6. HP tends to source their consumer PSUs from Hipro which is actually a reasonable manufacturer. The problem is that on the mainstream CPUs, they provide the bare minimum power required for a stable system with the possible configured options.
http://www.jonnyguru.com/modules.php?name=NDReviews&op=Story&reid=148
In the HP systems I've seen at work, etc. They haven't died within a year. The question is if those systems have a big buildup of dust and if ventilation is a problem. (Getting back to my "PSUs suck because of legacy design choices soap box").
7. HP enthusiast products? Not a lot. Articooler. Primary OEM of Asetek water cooling. Major OEM of Asus motherboards and GPUs. Developer of Voodoo Blackbird (which started before the Voodoo buyout). Voodoo Firebird. That's probably it. From a workstation enthusiast product, I don't think there's a better workstation than a Z800 + Dreamcolor display.
But it's not about buying HP products directly. It's what a major OEM does for enthusiasts indirectly when that OEM is a company like HP.
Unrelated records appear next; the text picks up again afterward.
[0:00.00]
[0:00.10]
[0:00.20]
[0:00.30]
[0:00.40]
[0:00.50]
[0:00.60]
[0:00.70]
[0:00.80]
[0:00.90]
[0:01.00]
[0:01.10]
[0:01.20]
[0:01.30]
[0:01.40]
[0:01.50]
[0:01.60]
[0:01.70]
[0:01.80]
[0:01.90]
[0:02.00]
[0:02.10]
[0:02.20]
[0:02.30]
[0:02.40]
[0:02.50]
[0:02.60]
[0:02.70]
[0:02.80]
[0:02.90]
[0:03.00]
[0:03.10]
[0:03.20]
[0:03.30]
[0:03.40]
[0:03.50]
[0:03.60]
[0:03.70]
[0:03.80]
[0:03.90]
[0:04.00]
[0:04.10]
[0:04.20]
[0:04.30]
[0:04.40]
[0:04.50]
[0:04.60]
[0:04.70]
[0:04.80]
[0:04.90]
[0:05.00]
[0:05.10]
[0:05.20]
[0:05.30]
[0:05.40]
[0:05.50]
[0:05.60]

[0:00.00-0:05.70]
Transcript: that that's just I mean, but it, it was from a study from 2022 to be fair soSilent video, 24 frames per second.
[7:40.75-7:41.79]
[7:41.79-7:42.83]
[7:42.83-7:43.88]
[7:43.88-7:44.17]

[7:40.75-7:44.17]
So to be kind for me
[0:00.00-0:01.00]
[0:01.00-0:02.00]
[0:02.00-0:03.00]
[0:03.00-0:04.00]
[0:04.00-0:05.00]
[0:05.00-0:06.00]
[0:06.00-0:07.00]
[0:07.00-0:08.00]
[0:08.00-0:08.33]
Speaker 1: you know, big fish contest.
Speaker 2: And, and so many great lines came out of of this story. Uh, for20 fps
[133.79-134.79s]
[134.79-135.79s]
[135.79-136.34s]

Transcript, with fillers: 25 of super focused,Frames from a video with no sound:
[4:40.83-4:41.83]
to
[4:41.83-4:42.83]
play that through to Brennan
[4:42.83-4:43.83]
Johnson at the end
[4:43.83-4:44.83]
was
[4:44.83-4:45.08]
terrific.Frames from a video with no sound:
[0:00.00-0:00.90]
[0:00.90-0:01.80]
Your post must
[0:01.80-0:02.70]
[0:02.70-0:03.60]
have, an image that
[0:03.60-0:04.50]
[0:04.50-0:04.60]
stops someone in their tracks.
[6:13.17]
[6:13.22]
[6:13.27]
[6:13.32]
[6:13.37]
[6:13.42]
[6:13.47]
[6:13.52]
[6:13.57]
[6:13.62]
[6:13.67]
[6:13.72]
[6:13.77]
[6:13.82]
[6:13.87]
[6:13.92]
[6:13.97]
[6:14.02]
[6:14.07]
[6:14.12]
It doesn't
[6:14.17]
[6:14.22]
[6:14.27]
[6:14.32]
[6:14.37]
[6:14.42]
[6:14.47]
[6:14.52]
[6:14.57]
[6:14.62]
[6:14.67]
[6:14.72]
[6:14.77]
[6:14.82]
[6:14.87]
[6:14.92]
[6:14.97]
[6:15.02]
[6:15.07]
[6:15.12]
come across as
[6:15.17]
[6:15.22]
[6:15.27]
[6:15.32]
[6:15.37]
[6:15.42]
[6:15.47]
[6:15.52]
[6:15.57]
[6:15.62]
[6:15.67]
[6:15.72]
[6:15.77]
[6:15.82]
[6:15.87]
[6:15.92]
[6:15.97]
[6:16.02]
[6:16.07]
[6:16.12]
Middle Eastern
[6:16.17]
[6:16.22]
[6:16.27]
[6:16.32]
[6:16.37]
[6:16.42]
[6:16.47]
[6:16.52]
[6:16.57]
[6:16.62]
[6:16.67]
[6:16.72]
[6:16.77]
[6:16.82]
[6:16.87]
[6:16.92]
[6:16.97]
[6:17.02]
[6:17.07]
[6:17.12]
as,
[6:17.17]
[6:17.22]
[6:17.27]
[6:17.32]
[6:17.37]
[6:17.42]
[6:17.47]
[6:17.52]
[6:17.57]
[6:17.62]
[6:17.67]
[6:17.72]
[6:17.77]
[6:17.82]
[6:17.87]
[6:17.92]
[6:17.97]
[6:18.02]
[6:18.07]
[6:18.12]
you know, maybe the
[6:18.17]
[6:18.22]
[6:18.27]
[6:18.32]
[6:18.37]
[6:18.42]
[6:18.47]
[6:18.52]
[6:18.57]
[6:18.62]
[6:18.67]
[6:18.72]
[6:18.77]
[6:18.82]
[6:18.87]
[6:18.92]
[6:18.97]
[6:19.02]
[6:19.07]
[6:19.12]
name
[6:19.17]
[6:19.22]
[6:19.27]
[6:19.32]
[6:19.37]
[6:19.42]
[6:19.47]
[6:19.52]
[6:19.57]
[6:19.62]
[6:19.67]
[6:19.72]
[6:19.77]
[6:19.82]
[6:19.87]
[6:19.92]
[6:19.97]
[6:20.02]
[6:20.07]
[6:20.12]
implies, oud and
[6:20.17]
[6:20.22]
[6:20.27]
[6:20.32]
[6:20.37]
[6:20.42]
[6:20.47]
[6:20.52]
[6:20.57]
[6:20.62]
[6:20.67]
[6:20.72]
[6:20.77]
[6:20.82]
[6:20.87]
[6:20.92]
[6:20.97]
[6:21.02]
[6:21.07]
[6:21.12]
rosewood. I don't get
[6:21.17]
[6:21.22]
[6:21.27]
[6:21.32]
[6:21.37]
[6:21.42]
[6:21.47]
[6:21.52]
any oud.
The firebird and blackbird were exactly what you were talking about having a good chassis, and good BIOS, and a good motherboard. They got too cocky and tried to push the limits. Just as crazy as you think a 350W i7-2600K and GTX560 Ti might be, a modern day Firebird would probably go for something like that with a external Seasonic X style PSU. It ended up being too expensive for consumers.
1. Cloud computing.
Do you use Gmail, Hotmail or Yahoo? Remember it's the average consumer that we're talking about.
2. Tablets/smartphones
You keep assuming that ARM = tablet/smartphones. I see the big companies looking to cut costs by giving "average users" poor performing hardware that seems to do what they need. You can complain about Apple dumbing down the public, but sadly, that's the public that exists today.
3. PCs will keep getting faster and faster. There's no question about that. But our software isn't keeping up and average users aren't seeing tangible differences between fast/slow CPUs. There was a time when a faster CPU actually meant that your web pages loaded faster. That was thanks to bad browsers, crazy table based layouts, and the state of hardware at the time. Average home user is still happy with a Core 2 Duo. When tablets reach Core 2 Duo performance, will they care that the Ivy Bridge CPUs are super fast? Not unless there are applications that convince them to do so. Outside of games and digital imaging/video, I'm not sure what CPU-intensive or GPU-intensive tasks exist for normal users.
"Just like they said, if a person already has a 2-year-old PC and it can do everything s/he needs, there will be no upgrade, and it makes sense."
Exactly. And the danger/concern is that with today's software/hardware, the upgrade cycle will be even slower. Maybe it'll be like a car. With Windows 8 being more efficient than Windows 7, do you think consumers will be able to do "everything s/he needs" with an i5-2500K in 2015?
Then, while this is true, do you think the *R&D costs* for next-generation GPUs and CPUs are going down or going up? What about R&D costs for better motherboards?
If the PC mainstream market slows down, that's less R&D play money for the companies making enthusiast products. That's what I'm worried about, and that's why the HP future concerns me.